## [EXERCISE PROMPT]
Reproduce the entire listing exactly. Leave the pictures out.

## [PROVIDED RECORDS]
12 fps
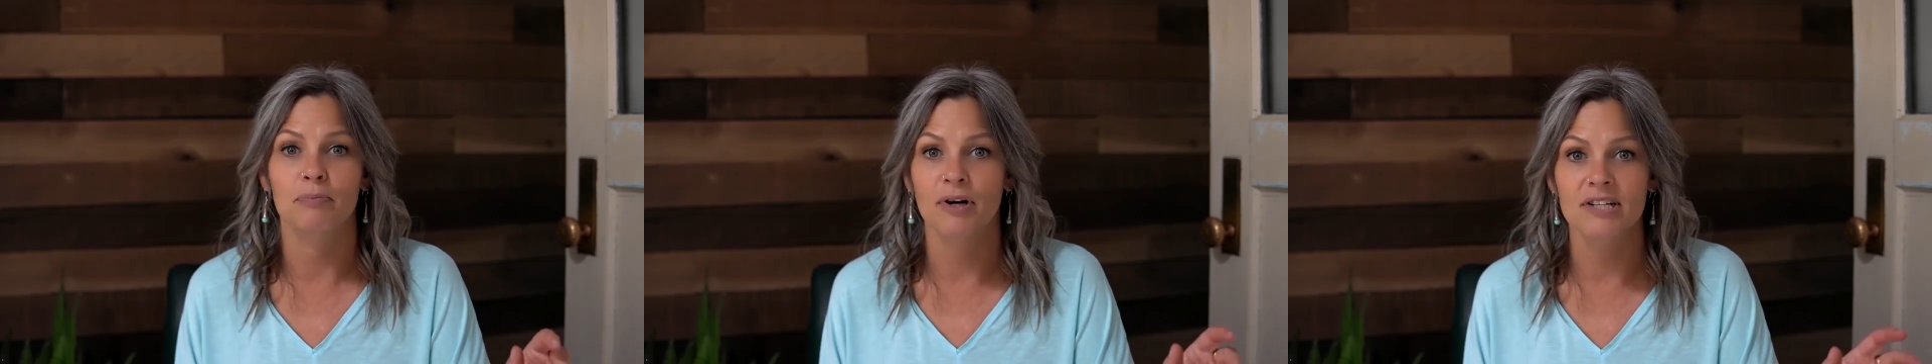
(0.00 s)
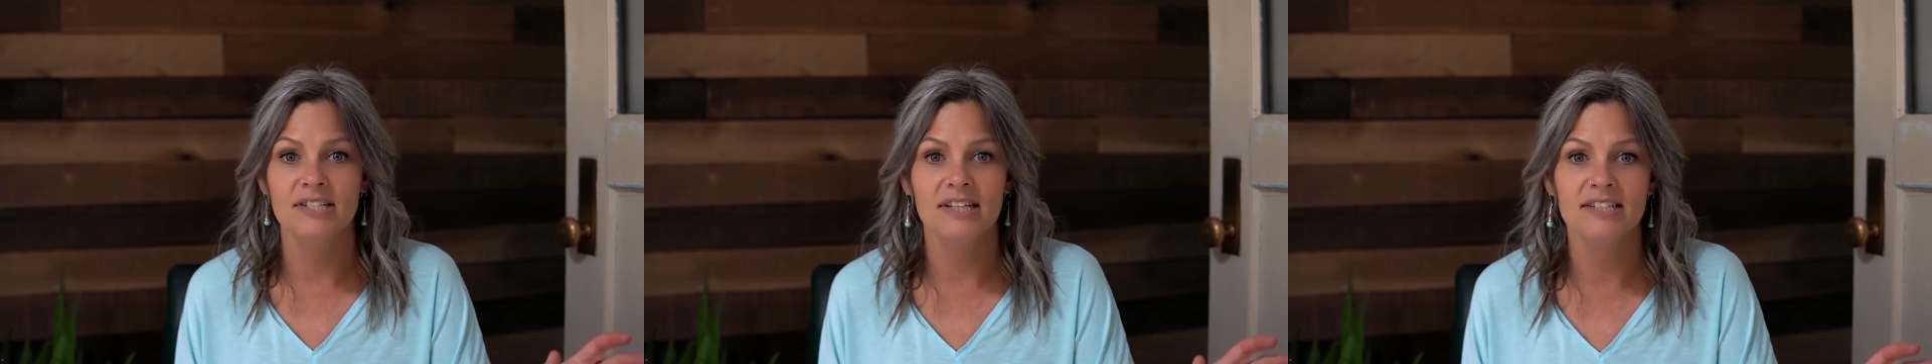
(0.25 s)

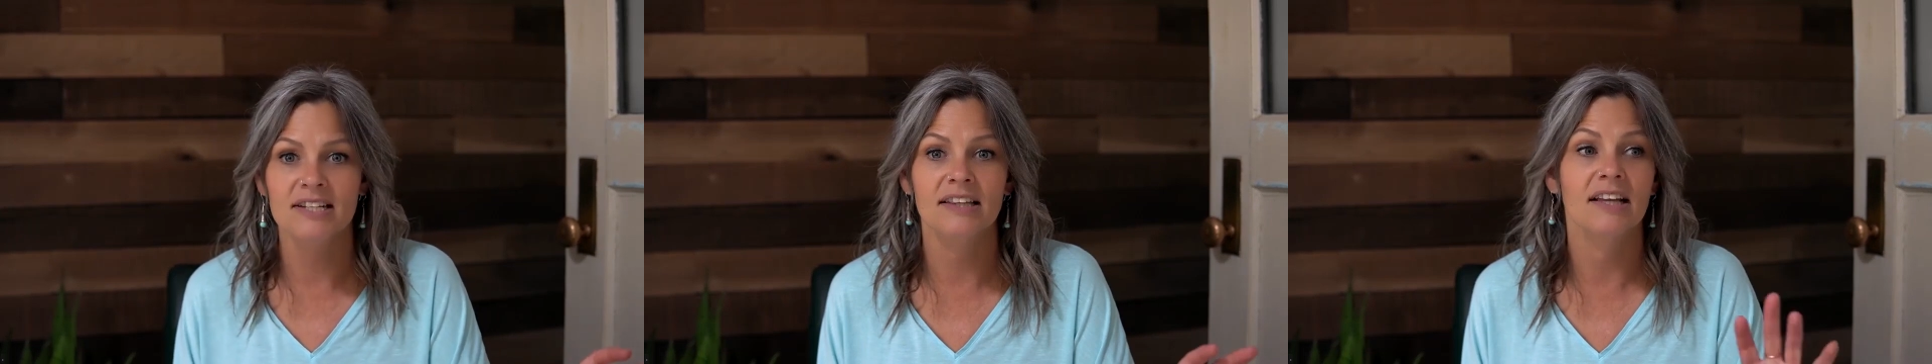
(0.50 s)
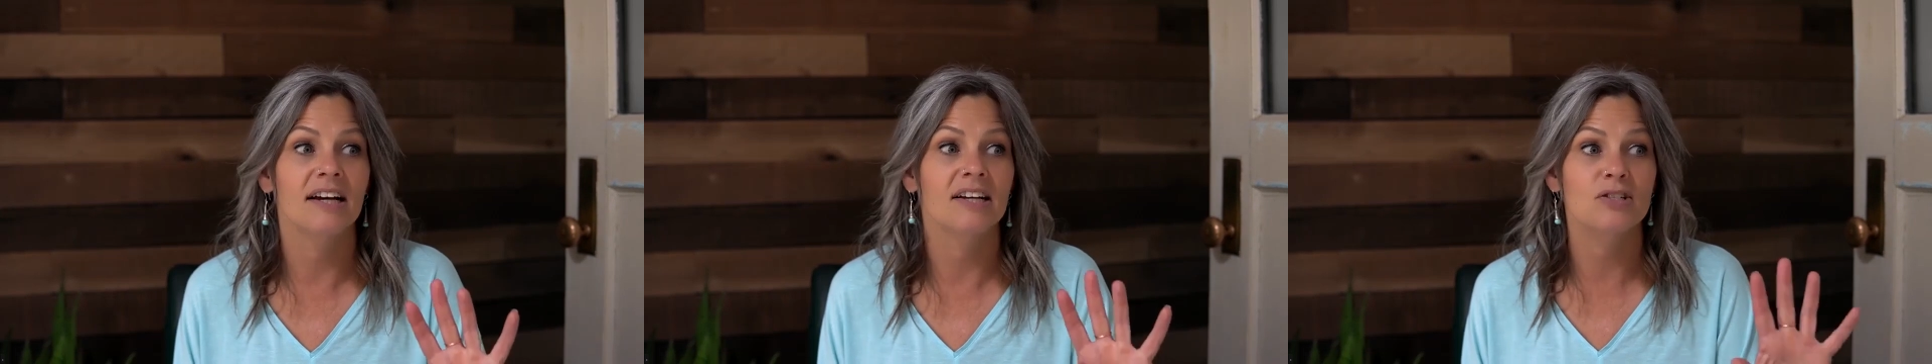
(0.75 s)
pressing
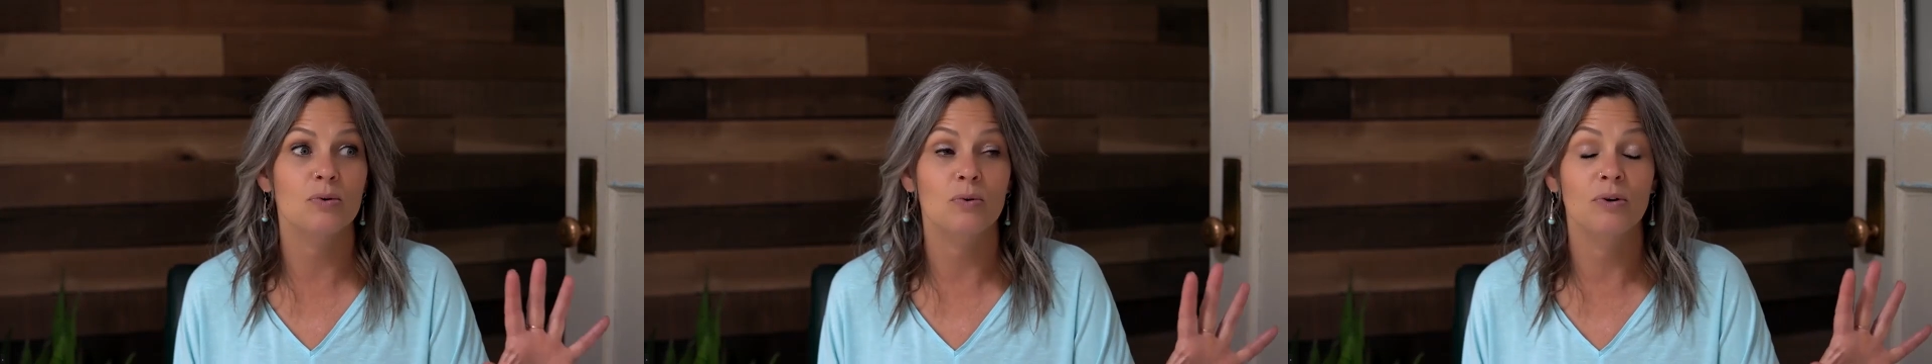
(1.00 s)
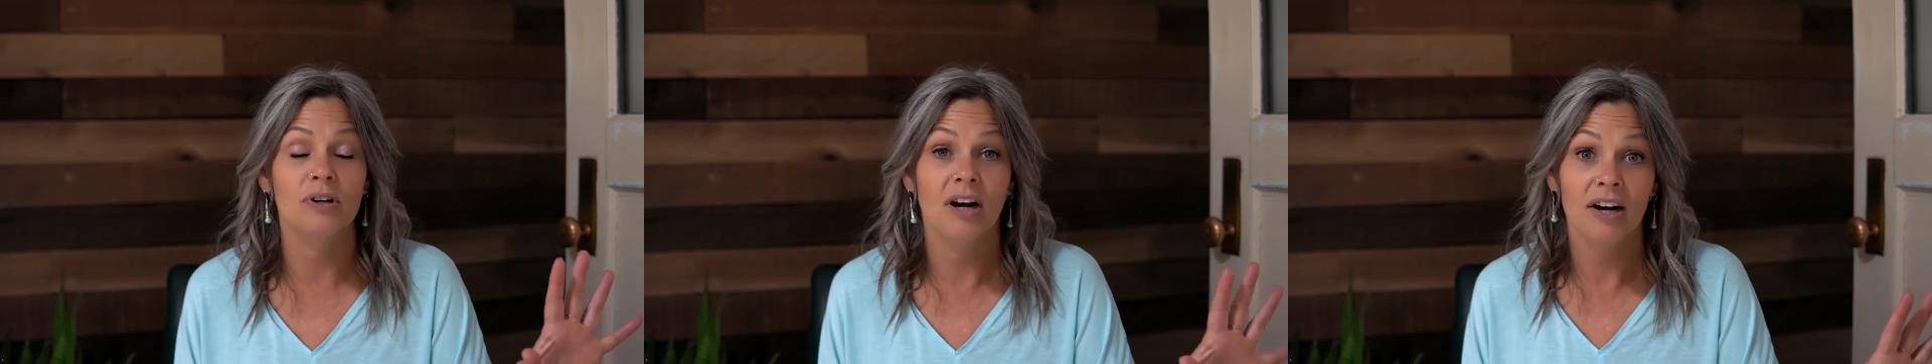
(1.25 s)
deadlines
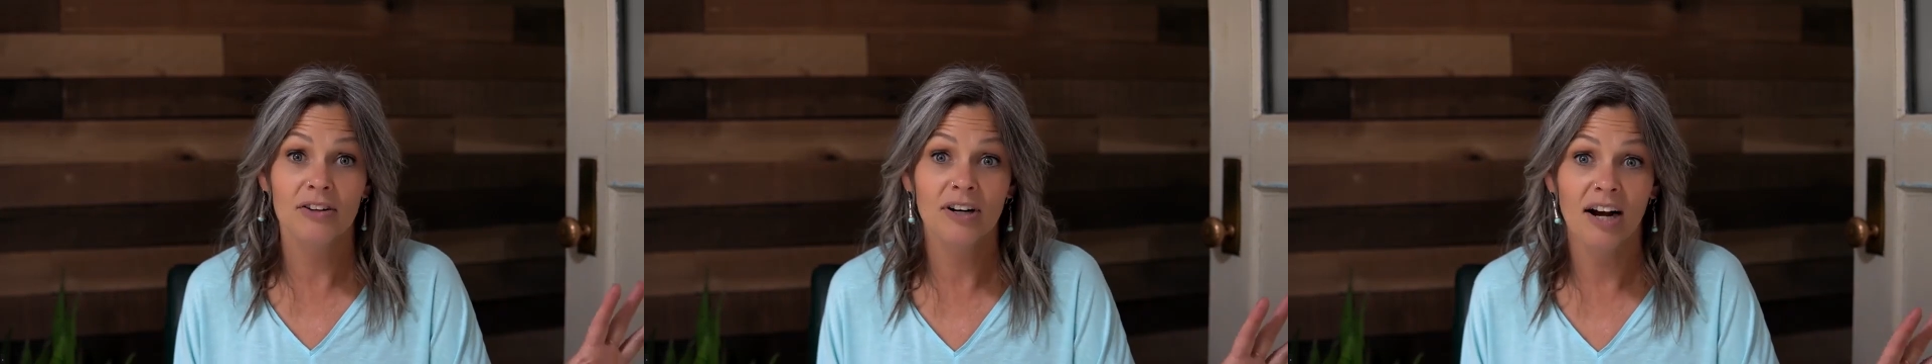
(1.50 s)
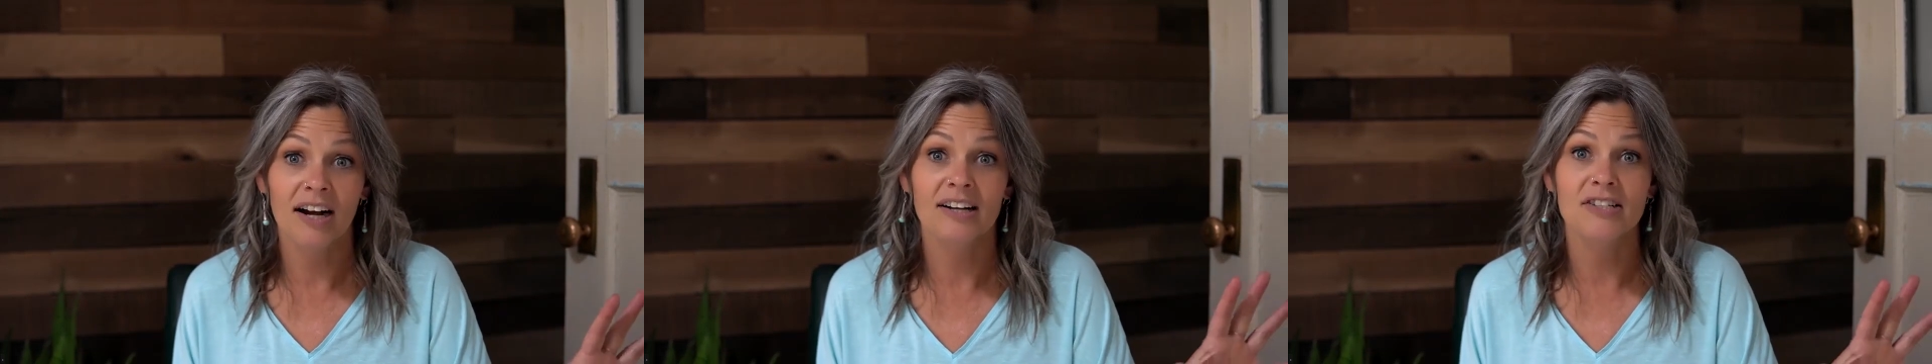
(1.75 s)
or other
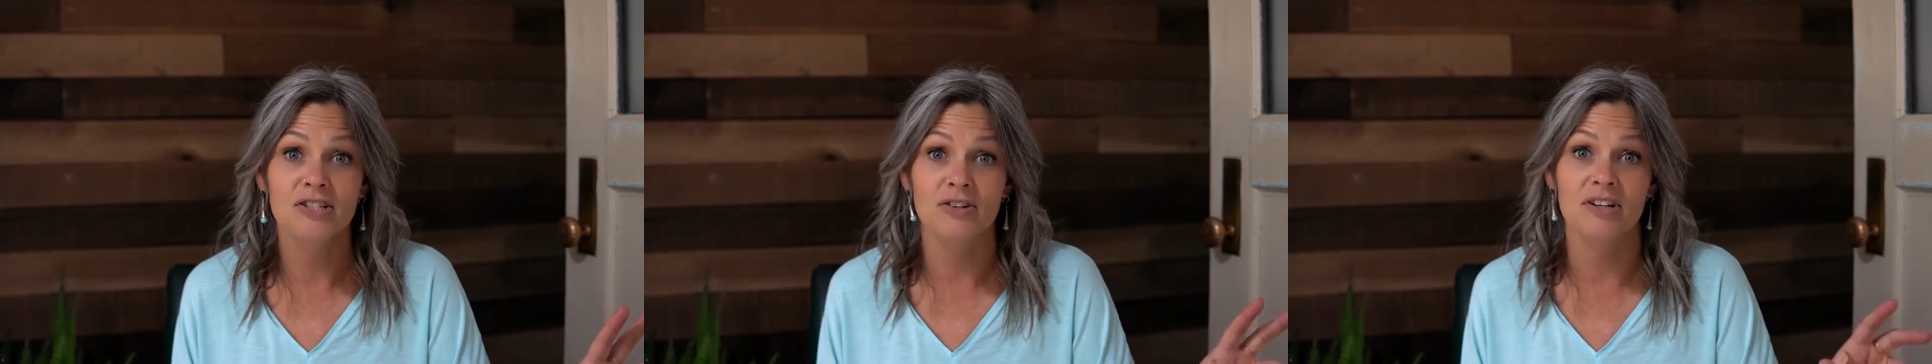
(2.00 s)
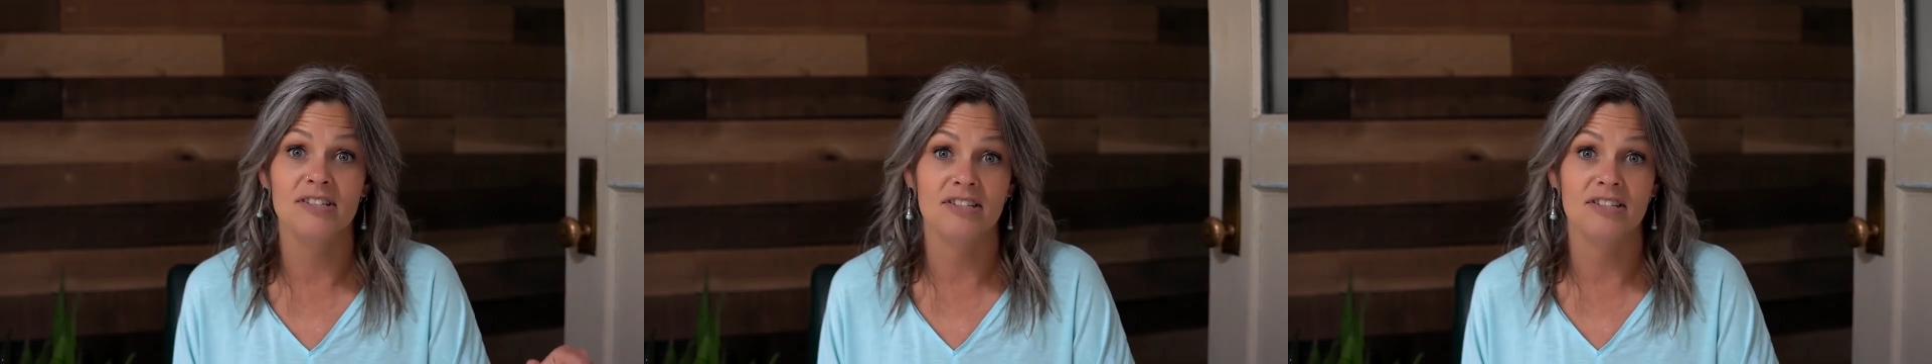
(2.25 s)
high stress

## [TASK ANSWER]
12 fps
(0.00 s)
(0.25 s)

(0.50 s)
(0.75 s)
pressing
(1.00 s)
(1.25 s)
deadlines
(1.50 s)
(1.75 s)
or other
(2.00 s)
(2.25 s)
high stress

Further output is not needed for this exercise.